Remember that Kirk Fordham, one-time Chief of Staff to Mark Foley (R-FL), resigned Wednesday as Rep. Tom Reynolds' (R-NY) Chief of Staff and promptly announced that he had warned Hastert's staff about Foley's page problem as far back and 2003. Specifically, he said he repeatedly asked Hastert's Chief of Staff, Scott Palmer, to take action to deal with Foley.

Palmer promptly denied it.

Now, according to the Post, another congressional staffer has come forward to say that Fordham is telling the truth and Palmer is lying.

And the piece in the Post also touches on this topic we discussed back on October 1st. Jeff Trandahl, you'll remember, is the former House Clerk who, along with Rep. John Shimkus (R-IL), had the sit-down with Foley in late 2005 ...

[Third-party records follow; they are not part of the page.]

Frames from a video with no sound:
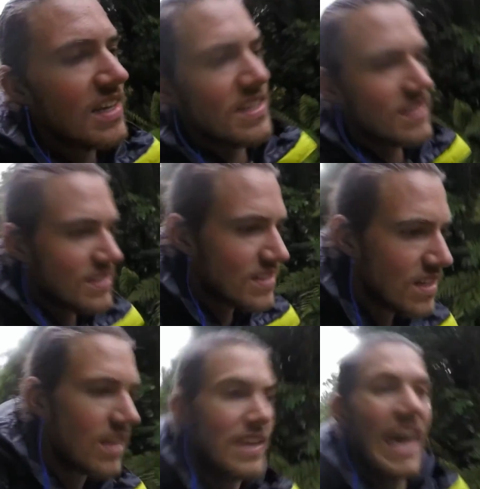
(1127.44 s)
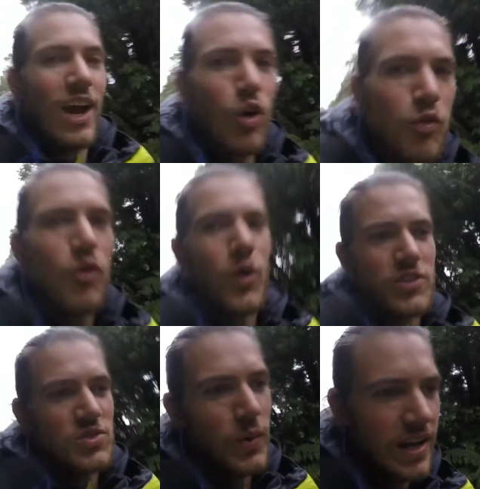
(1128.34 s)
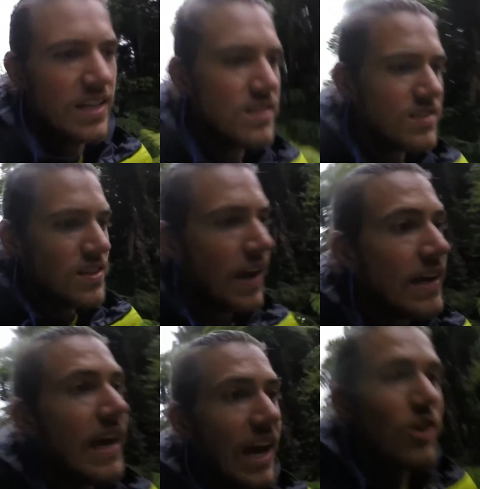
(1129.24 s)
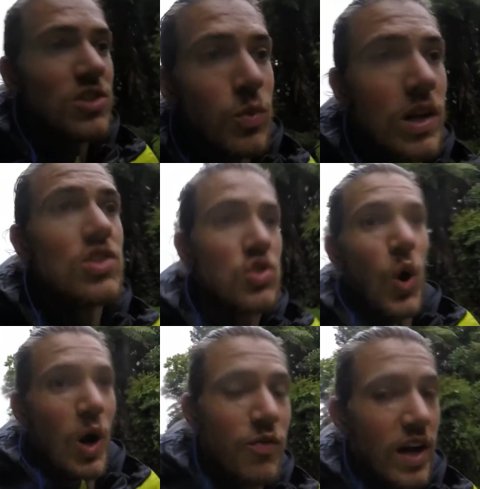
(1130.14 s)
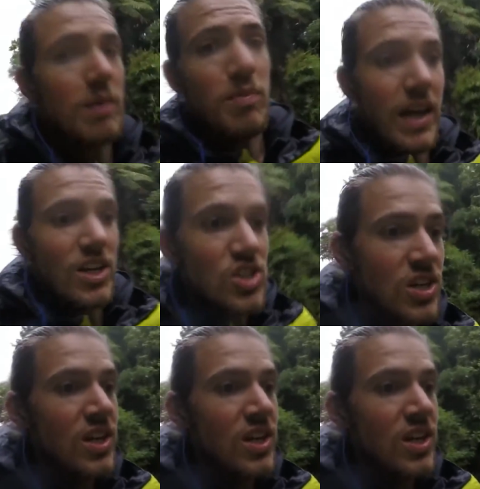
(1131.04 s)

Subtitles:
is gale force winds, and gale's one strong fucking bitch.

Trandahl's departure came within days of his confrontation with Foley over e-mails that the congressman had sent a former page. House aides say the circumstances of Trandahl's exit were oddly quiet. The departure of a staff member of long standing, especially one as important as the House clerk, is usually marked with considerable fanfare, said Scott Lilly, a former Democratic staff director of the House Appropriations Committee. Debate is suspended in mid-afternoon to accommodate a stream of testimonials from lawmakers.

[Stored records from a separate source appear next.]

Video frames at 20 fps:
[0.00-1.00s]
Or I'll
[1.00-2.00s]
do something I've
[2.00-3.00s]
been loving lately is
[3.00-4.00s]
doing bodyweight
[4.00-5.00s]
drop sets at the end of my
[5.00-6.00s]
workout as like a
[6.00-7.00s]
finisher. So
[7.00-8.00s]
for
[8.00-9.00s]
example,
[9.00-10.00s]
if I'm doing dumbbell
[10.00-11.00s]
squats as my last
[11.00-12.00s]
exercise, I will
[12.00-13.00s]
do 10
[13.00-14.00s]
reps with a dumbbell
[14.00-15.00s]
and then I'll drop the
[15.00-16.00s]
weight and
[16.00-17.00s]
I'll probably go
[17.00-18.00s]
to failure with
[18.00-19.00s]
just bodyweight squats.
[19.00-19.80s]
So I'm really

Trandahl's departure was marked by a one-minute salute from Shimkus and a brief insert into the Congressional Record.

"My one-hour Special Order changed to a five-minute Special Order, now to a one-minute," Shimkus said. "I just want to say thank you for the work you have done."

Lilly said: "He seemed to suddenly disappear in a puff of smoke."

Pretty clear a lotta this story has yet to unfold.

But I guess that's what next week is for.

One-time Social Security phase-out maven, Rep. Tom Reynolds (R-NY) sends out a flyer accusing his opponent of wanting to deep six Social Security. Anything to change the subject from Foley, I guess.

When the House Republicans need a good liar to step up to the plate, no one better than Rep. Jack Kingston (R-GA).

From CNN ...

Faced with fending off the backlash from the Mark Foley scandal, House Republicans took the offensive Friday, asking Minority Leader Nancy Pelosi and other Democrats to testify about whether they engaged in partisan trickery by releasing Foley's messages weeks before the midterm elections.

Top GOP leaders -- including House Speaker Dennis Hastert, of Illinois, and Majority Leader John Boehner, of Ohio -- have accused the Democrats of knowing about Foley's correspondences with teen pages, and waiting to release them until it was politically advantageous.

As noted earlier, the reporters on the story know the claim is false and that Kingston et al. know it's false. But they don't share that with their readers and viewers.

Late Update: Sharp-eyed TPM Reader AA noticed this line down near the bottom of the article at CNN ...

Top GOP leaders, including Boehner and Majority Whip Roy Blunt, of Missouri, have rushed to Hastert's defense. Rep. Joe Barton, R-Texas, wrote a letter supporting Hastert, saying it was inappropriate to ask for the speaker's resignation when similar scandals in the 1980s prompted a "dramatically different standard."

Barton was referring to Democratic Reps. Gerry Studds of Massachusetts and Dan Crane of Illinois, both of whom were censured after having sexual relationships with 17-year-old pages. Crane lost his re-election bid, while Studds survived the scandal.

Yep, Democrat Dan Crane. Clearly a Democrat under the rule that Republicans who diddle congressional pages are transmogrified into Democrats. Like political transubstantiation.